As our house was in fairly good order, we went next door and checked on our neighbors. Their homes had been hit a little harder. We swept sand, mopped water and put up tarps in places that needed repair. It would take a few days to get the insurance adjusters in to appraise the damage. In the meantime, everyone would have to make do.

When we were finished, we had lunch together. Most people didn’t have generators. When something happened and they were on the verge of losing the food in their refrigerators and freezers, they hauled out grills and smokers to cook as much food as could be saved. I had no doubt that there would be large crowds at supper, inside and outside the house. Not everyone put in enough seafood to feed an army like Gramps did. But at these times, it was a good thing.

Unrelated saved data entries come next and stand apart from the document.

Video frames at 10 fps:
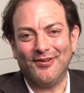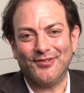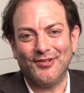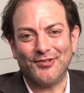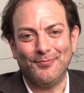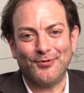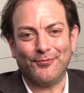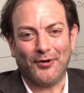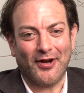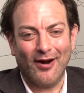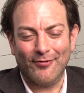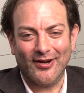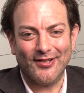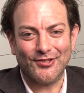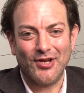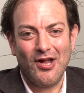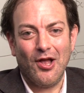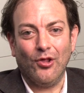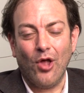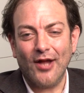there are systems for governance,
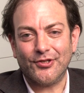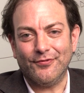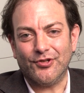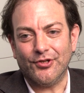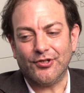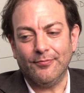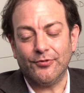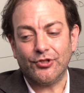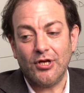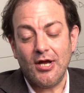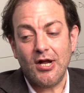lots of systems.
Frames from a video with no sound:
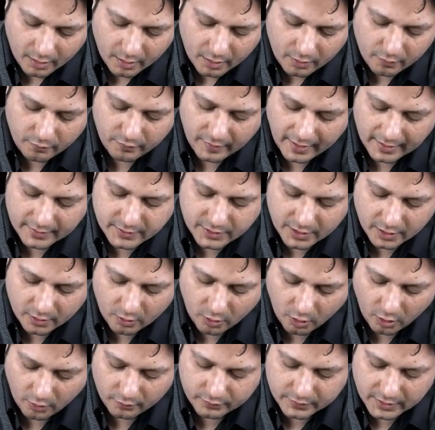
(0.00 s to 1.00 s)
fracture
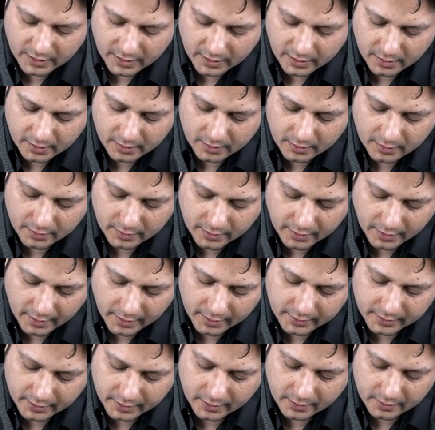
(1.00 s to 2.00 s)
of the
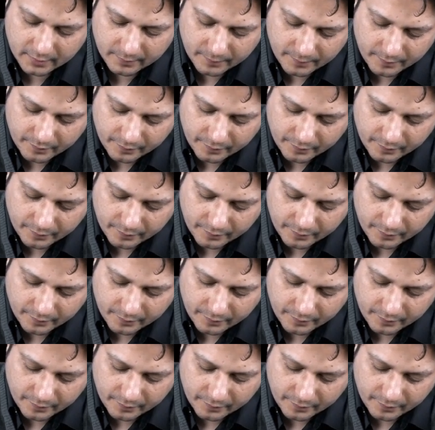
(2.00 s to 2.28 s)
greater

The weather was nice. I decided to walk down to Missing Pieces for a while. I wasn’t really expecting any customers. There weren’t many out-of-town visitors in October, and most local people would be occupied with their own storm cleanup.

But I never minded being at the shop, even without customers. It was Gramps’s idea for me to open a shop to sell the things I collected. He said the house couldn’t hold any more and I could make some money. As usual, he was right.

The only thing I’d known him to be wrong about was not telling me about my father. When I’d first found out, he’d said it was my mother’s story to tell. But with her dead, that left him in the hot seat. It was hard hearing from a stranger, the infamous Bunk Whitley, of all people, that a big part of my life had been a lie perpetrated by the two people I trusted and loved most. Old Bunk was supposed to be dead. People had a way of coming back sometimes.

I knew it would be hard for him to explain why he’d lied. Gramps was basically an honest, decent person. He had a stronger sense of right and wrong than most people—which had made him a good sheriff.

He was protecting me, I realized that. But I was an adult. I didn’t need protection from the truth. No matter what kind of man my father was, I could handle it. From what I’d seen and the research I’d secretly done, Danny Evans wasn’t cut from the same cloth as Gramps. He’d made a lot of mistakes in his life. But it had been a while since he’d been in trouble—about as long as he’d been sober. Surely everyone deserved a few chances.